Figures & data
Figure 1 Following mitosis, dorsal neural tube cells can reinsert into the neuroepithelium. (A) A neural epithelial cell labeled with γ-tubulin-GFP (green) and mCherry-tubulin (red) and indicated within the white box is shown in the time-lapse series below. (A′) As this cell (white dot) undergoes interkinetic nuclear migration and mitosis at the apical surface, the centrosome (white arrowhead) leaves the apical surface and travels basally (0:14).
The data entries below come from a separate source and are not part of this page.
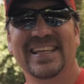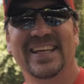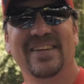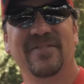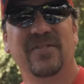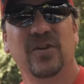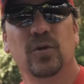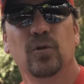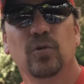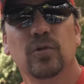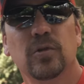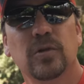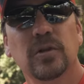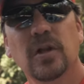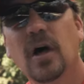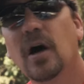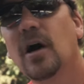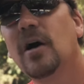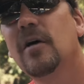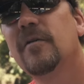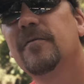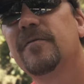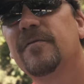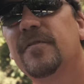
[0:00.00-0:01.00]
If you
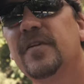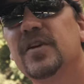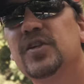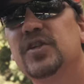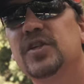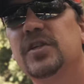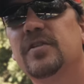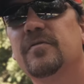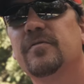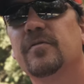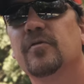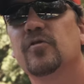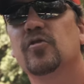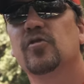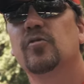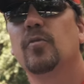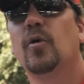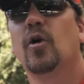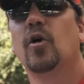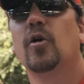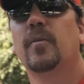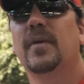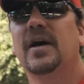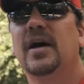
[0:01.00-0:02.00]
love fishing for
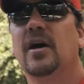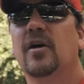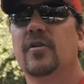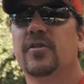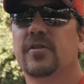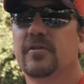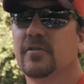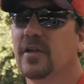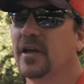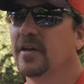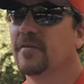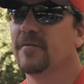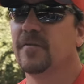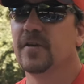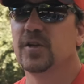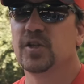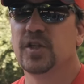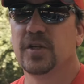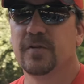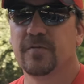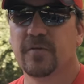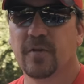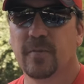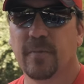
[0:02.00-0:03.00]
smallmouth, you like
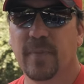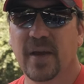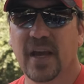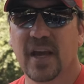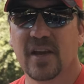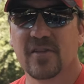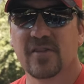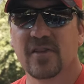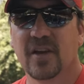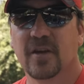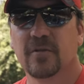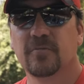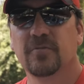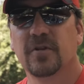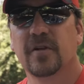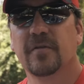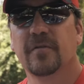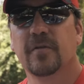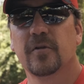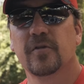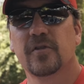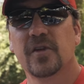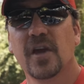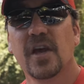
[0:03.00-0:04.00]
fishing for bass on
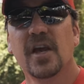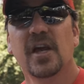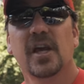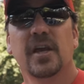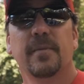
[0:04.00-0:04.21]
rivers,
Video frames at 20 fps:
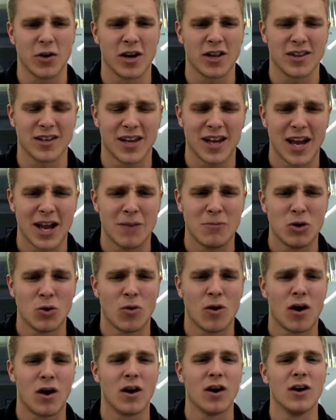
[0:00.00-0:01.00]
game you
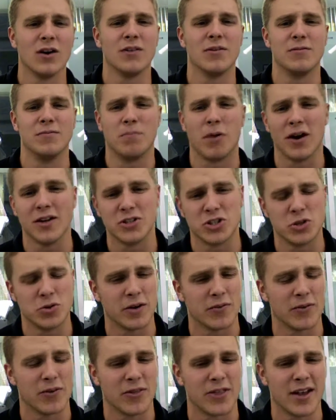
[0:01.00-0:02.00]
are. The buttons do
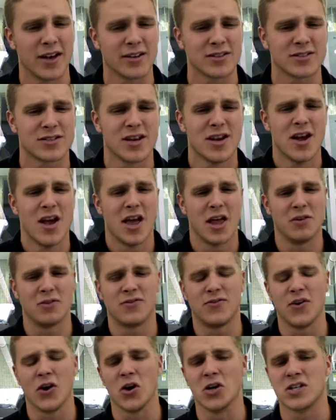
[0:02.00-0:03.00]
different things, and it's
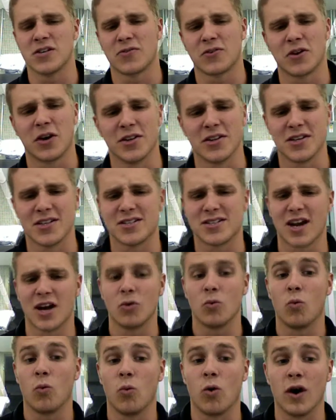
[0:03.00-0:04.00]
very difficult to decide
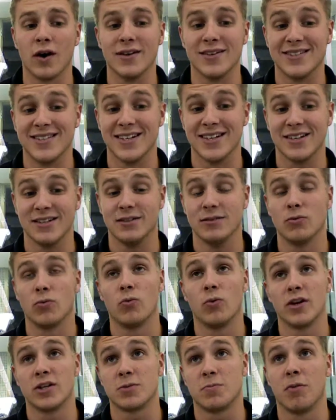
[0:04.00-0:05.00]

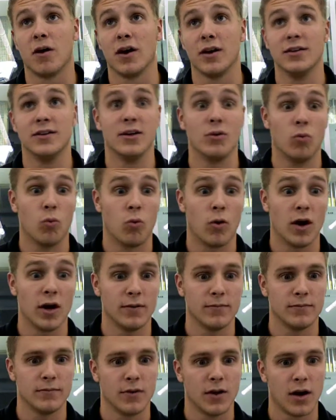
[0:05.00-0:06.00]
which button did what
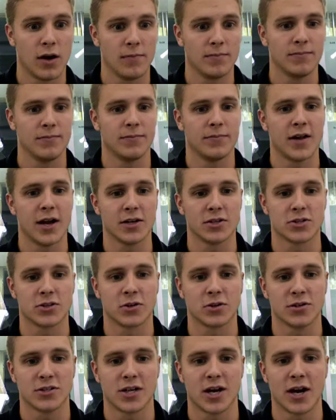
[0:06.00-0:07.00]
at
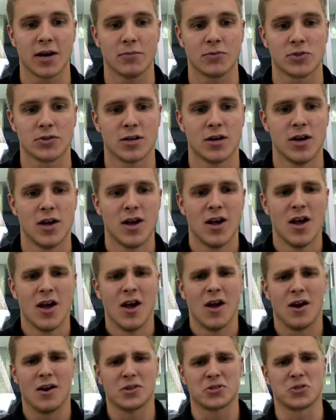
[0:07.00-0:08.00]
certain times.
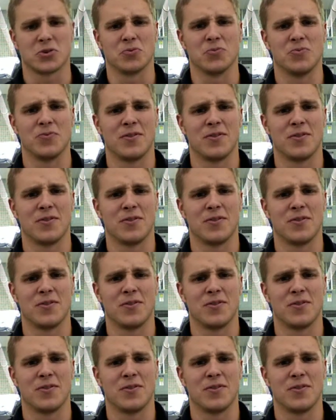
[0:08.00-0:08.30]
Also,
In the next time frame (0:21), the nucleus moves towards the apical domain and meets the duplicated centrosomes in a non-apical location (white and blue arrowheads), and then the centrosomes and the nucleus travel together to the apical surface, where cytokinesis occurs (completed by 0:56). Note that the plane of cell division separates the basal-most daughter cell (white dot) from the apical surface. Following cell division, the centrosome (blue arrowhead) of the apical-most daughter cell (blue dot) is found at the lumen, whereas the centrosome (white arrowhead) belonging to the basal-most daughter cell (white dot) is found at a non-apical position. As the time-series progresses, the cell tail with the non-apical centrosome (white arrowhead) returns to the apical surface (complete by 4:26). Scale bars are 10 µm. D = dorsal, nt = neural tube, nc = neural crest, ap = apical.
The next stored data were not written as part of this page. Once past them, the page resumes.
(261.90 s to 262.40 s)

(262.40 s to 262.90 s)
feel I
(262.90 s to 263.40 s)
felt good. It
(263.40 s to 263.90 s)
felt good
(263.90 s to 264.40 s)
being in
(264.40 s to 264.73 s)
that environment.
Figure 2 Neural crest emigration accompanied by filopodia and blebs. (A) The mem-EGFP-labeled neural epithelial cell indicated within the white box is shown in the time-lapse series below. (A′) Note that there are two different mem-EGFP-labeled cells close together within the field of view, a dorsal neural tube cell (red dot) and a neural crest cell (no dot). The neural epithelial cell (red dot) detaches from the lumen and migrates out of the neural tube. The formation of filopodia are indicated with red arrowheads and membrane blebs with red arrows. Scale bars are 10 µm.
Figure 3 Examples of neural epithelial cells undergoing INM. (A–C) Neuroepithelial cells were labeled with GFP-α-catenin (green) and mCherry-tubulin (red). Cells within the white boxes are shown in the time-lapse series below. (A′) Prior to nuclear migration in an apical direction, the mCherry-tubulin signal in the cell tail is reduced (white arrowheads) and mCherry-tubulin enters the nucleus (white arrow, t = 0:21). The nucleus is then transported from a basal position to the apical surface, where the mitotic spindle forms (bright mCherry-tubulin signal) and cytokinesis occurs. The nuclei of the daughter cells (white and blue dots) are then transported basally. (B′) Before nuclear migration from the basal to apical surface, the mCherry-tubulin signal in the cell tail is reduced (white arrowheads) and mCherry-tubulin enters the nucleus (white arrow, t = 0:28). Mitotic spindle formation also occurs while the nucleus is in a basal position (bright mCherry-tubulin signal, t = 0:28). The nucleus is then transported to the apical surface where cytokinesis occurs. The daughter cell nuclei (white and blue dots) are subsequently shuttled to a basal position. (C′) Note the presence of two different mCherry-tubulin cell tails in the viewing field. Prior to nuclear migration from the basal to apical surface, the mCherry-tubulin signal in one cell tail is reduced (white arrowheads) and mCherry-tubulin enters the nucleus (white arrow, t = 0:28). Nuclear migration in the apical direction and spindle formation occurs at t = 0:35, but the nucleus does not make it all the way to the apical surface before cell division occurs (t = 0:56). After cytokinesis, the nuclei of the daughter cells (white and blue dots) are transported in a basal direction. Scale bars are 10 µm.